In the case of the nacelle, one of the elements that have the most environmental impact is the copper used in the wiring, and others include the electronic components and the fiberglass used in the casings that cover and protect the components that make up the powertrain and the associated systems on the turbine.

The main component of the tower is the steel from which it is manufactured. Much of the impact associated with it is offset by the fact that this steel is recycled at the end of the turbine’s useful lifetime.

All these results refer to state-of-the-art wind turbines currently available on the market, but the trend in wind power is toward even larger turbines with greater rotor diameters and higher power ratings.
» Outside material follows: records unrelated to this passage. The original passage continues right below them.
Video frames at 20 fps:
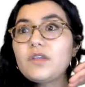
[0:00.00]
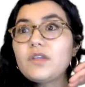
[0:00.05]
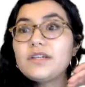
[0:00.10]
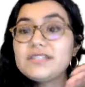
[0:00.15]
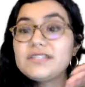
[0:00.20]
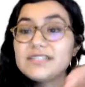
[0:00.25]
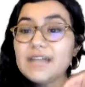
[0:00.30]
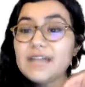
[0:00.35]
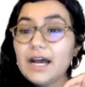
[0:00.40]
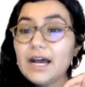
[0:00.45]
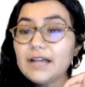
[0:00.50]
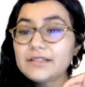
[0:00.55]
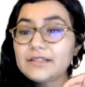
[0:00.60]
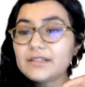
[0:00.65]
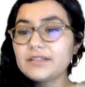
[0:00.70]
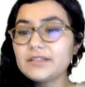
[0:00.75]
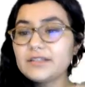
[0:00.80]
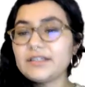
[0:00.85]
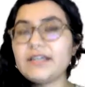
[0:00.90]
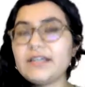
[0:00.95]
stats
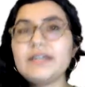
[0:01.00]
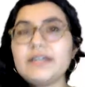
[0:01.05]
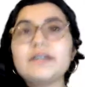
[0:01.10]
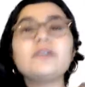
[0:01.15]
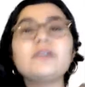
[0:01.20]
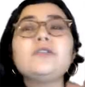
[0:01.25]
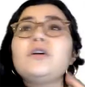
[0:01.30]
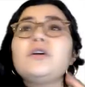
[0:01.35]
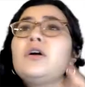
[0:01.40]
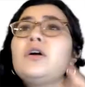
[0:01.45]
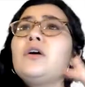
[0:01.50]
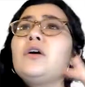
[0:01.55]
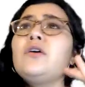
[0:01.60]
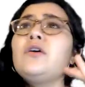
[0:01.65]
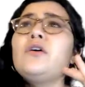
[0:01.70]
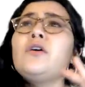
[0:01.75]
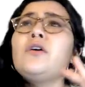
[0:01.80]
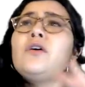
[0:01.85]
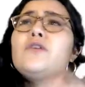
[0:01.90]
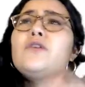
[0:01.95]
on like
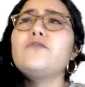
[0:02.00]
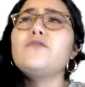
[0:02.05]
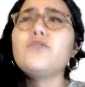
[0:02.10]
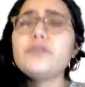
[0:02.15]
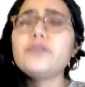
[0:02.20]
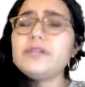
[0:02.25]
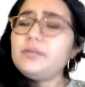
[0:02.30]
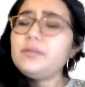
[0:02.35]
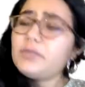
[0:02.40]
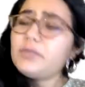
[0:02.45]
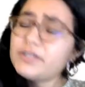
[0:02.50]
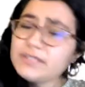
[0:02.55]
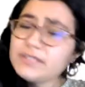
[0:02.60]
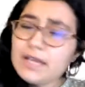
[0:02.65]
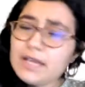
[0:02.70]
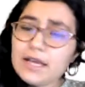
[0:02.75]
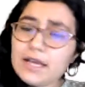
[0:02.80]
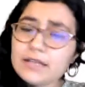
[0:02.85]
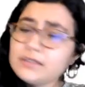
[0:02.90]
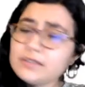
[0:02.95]

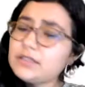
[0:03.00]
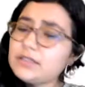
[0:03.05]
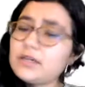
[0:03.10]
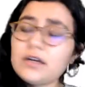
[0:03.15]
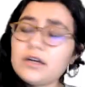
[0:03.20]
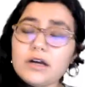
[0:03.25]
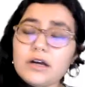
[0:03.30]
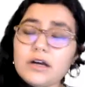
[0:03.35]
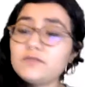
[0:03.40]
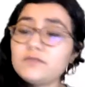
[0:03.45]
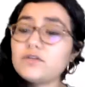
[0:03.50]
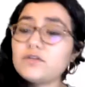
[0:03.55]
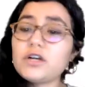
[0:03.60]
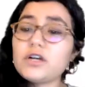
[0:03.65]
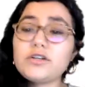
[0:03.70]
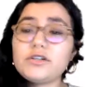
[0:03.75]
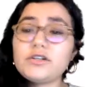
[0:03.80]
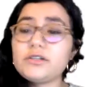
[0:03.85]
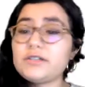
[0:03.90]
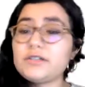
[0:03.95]
40% of
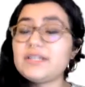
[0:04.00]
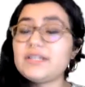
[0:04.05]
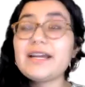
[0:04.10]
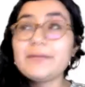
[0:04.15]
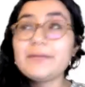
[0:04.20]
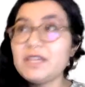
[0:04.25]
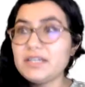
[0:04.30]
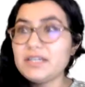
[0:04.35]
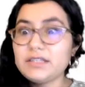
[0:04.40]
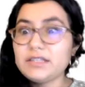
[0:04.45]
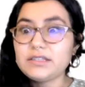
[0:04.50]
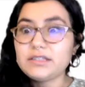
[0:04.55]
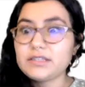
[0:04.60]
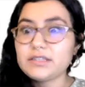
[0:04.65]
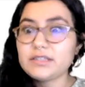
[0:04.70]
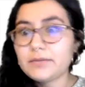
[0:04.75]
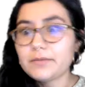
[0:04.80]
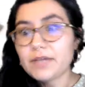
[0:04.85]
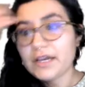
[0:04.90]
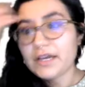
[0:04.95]
Rutgers, and I'm making this
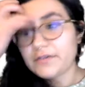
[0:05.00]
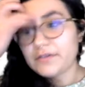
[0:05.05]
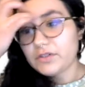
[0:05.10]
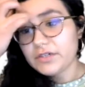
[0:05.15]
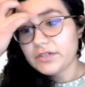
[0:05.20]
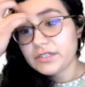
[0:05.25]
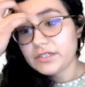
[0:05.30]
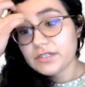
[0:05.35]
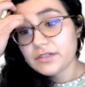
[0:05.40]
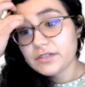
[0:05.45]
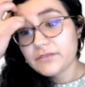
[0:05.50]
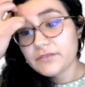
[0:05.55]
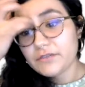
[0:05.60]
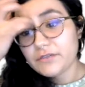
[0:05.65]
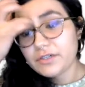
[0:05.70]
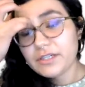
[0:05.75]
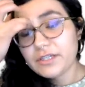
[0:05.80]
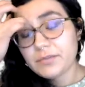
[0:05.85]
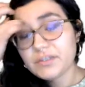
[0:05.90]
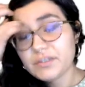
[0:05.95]
up, I have no idea,
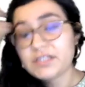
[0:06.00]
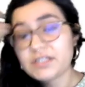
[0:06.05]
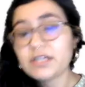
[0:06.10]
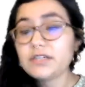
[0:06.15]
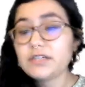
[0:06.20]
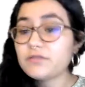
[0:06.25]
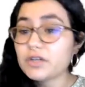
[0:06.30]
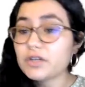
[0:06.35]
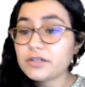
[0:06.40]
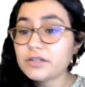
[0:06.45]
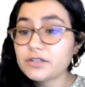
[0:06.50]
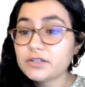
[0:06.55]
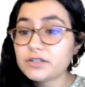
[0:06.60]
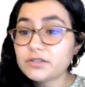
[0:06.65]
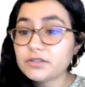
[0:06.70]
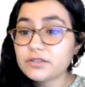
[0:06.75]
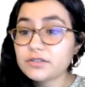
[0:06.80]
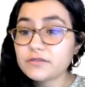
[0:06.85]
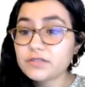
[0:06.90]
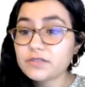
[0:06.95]
40% of Rutgers
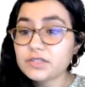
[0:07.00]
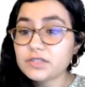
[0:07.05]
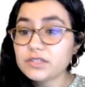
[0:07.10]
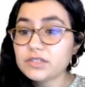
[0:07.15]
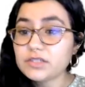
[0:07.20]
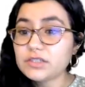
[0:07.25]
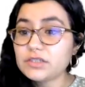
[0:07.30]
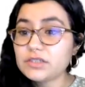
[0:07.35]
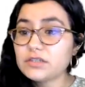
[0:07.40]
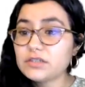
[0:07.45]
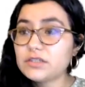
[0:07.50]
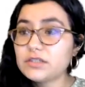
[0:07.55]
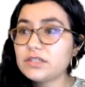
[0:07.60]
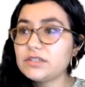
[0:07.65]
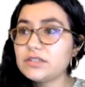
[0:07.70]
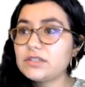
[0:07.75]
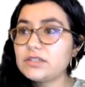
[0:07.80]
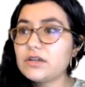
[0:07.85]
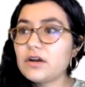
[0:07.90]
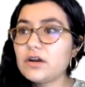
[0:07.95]
University
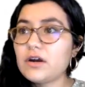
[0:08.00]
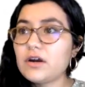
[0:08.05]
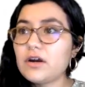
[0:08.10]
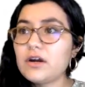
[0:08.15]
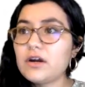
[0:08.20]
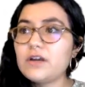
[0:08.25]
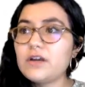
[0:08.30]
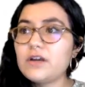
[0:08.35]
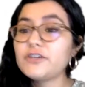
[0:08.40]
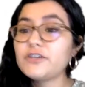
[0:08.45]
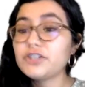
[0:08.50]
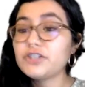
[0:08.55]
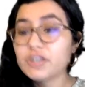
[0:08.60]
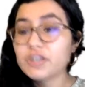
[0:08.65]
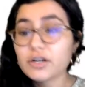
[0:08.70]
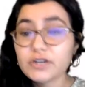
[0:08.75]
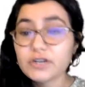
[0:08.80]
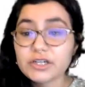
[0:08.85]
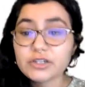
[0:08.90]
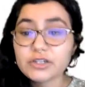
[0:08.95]
students are first
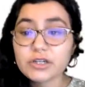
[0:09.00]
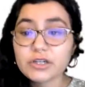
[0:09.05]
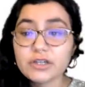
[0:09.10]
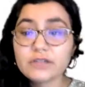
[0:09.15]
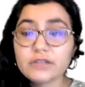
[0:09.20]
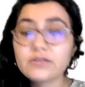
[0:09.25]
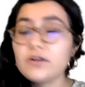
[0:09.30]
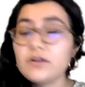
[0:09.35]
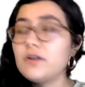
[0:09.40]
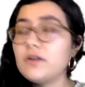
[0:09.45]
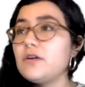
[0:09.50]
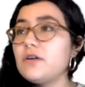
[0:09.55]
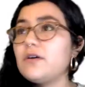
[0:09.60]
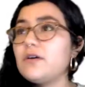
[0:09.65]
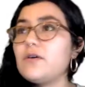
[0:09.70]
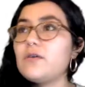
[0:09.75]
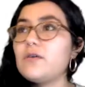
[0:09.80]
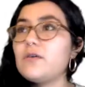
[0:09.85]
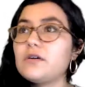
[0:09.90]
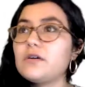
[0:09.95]
generation,
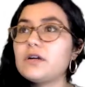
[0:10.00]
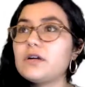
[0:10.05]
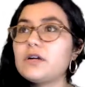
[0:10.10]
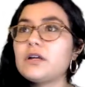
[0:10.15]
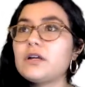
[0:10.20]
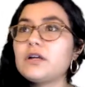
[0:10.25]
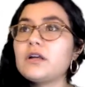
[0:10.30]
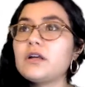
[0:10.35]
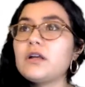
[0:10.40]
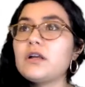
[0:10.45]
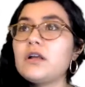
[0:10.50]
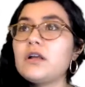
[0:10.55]
or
It is therefore reasonable to assume that the increased scale of future wind turbines will make for even greater reductions in environmental impact in electricity generated in this way.

Moreover, wind power technology is gradually maturing, and more and more efforts are being devoted into improving the operating and maintenance conditions of wind turbines. For example, more and more commercial wind turbines without gearboxes are being installed because gearboxes are among the most failure prone components in turbines. This is done in an attempt not only to reduce maintenance and breakdown costs but also to increase the effective production time of turbines over the course of their useful lifetimes.

5 Conclusions

This study looks at wind power from the viewpoint of life-cycle assessment. Such analyses have, of course, been conducted at various times throughout the development of wind power, and their results have varied as the designs and main characteristics of wind turbines have evolved. For that reason, the latest DFIG multimegawatt turbines are considered here, as theirs is the most numerous type currently in use on wind farms. On that basis, a comprehensive LCA is conducted on a wind turbine, covering all phases from its manufacture to its decommissioning and the processing of waste at the end of its useful lifetime.

The results clearly show how low the environmental impact of wind power is in the various impact categories studied, especially when compared to the figures for other, conventional sources of electricity generation. This confirms the positive nature of wind power in all environmental and climate change-related aspects, but does not take into account other essential elements such as the financial and technical viability of installing such systems within a specific electrical grid. LCA can thus be confirmed as a potentially important tool in the field of energy provided that it is used as just one of the means of support for decision making by the relevant authorities and other players in the field of energy system development.